ContractResolver = new CamelCasePropertyNamesContractResolver()

});

await context.Response.WriteAsync(json);

}

}

}

Summary:

Managing errors in ASP.NET Core APIs is likewise but different from MVC error code. At the action phase, we want to give back custom objects rather than custom views.

For non-specific errors, you could use the StatusCodePagesWithReExecute middleware but need to edit the code to return an ObjectResult and not a ViewResult.

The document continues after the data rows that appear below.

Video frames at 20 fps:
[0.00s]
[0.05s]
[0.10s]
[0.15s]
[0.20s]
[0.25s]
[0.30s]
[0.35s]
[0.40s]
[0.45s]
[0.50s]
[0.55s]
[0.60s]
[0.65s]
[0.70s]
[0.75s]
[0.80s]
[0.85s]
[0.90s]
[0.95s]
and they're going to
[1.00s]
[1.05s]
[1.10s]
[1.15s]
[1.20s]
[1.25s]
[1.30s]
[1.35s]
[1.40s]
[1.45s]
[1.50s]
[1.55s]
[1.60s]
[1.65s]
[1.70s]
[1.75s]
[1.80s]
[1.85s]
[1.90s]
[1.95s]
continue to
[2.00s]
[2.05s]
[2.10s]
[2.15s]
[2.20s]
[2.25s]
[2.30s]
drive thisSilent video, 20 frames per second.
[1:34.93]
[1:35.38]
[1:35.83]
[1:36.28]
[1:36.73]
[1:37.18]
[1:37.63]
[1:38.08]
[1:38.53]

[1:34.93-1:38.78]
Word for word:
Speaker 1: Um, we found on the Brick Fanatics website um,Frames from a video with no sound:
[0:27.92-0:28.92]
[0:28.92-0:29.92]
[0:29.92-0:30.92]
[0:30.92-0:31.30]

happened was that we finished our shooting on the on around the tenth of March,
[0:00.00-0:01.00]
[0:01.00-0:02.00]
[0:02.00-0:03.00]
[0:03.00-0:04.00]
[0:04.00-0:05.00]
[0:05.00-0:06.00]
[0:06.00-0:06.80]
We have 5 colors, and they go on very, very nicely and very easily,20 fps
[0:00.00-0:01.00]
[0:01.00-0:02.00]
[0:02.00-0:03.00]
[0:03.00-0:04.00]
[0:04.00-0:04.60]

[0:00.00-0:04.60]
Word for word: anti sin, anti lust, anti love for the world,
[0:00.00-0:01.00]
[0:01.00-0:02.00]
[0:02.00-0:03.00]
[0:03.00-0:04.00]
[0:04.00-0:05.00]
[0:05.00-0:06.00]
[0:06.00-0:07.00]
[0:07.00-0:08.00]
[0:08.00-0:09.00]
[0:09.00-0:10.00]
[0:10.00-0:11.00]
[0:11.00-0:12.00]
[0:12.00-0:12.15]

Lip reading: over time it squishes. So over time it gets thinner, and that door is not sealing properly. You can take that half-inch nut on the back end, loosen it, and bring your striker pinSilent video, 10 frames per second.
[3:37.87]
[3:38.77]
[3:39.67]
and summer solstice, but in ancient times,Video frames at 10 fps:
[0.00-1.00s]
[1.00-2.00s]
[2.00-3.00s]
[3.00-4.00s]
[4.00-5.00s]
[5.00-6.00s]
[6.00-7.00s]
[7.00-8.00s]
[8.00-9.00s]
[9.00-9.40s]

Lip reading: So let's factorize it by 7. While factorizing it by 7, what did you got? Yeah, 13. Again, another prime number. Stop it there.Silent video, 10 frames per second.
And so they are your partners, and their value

We conclude now. Keep coding!

If you want to improve your skill in Dot Net Course and excel yourself in Dot NET training program; our institute, CRB Tech Solutions would be of great help and support. We offer well structured program for the best Dot Net Course. Among many reputed institutes, CRB Tech has created a niche for itself.

Stay connected to CRB Tech for your technical up gradation and to remain updated with all the happenings in the world of Dot Net.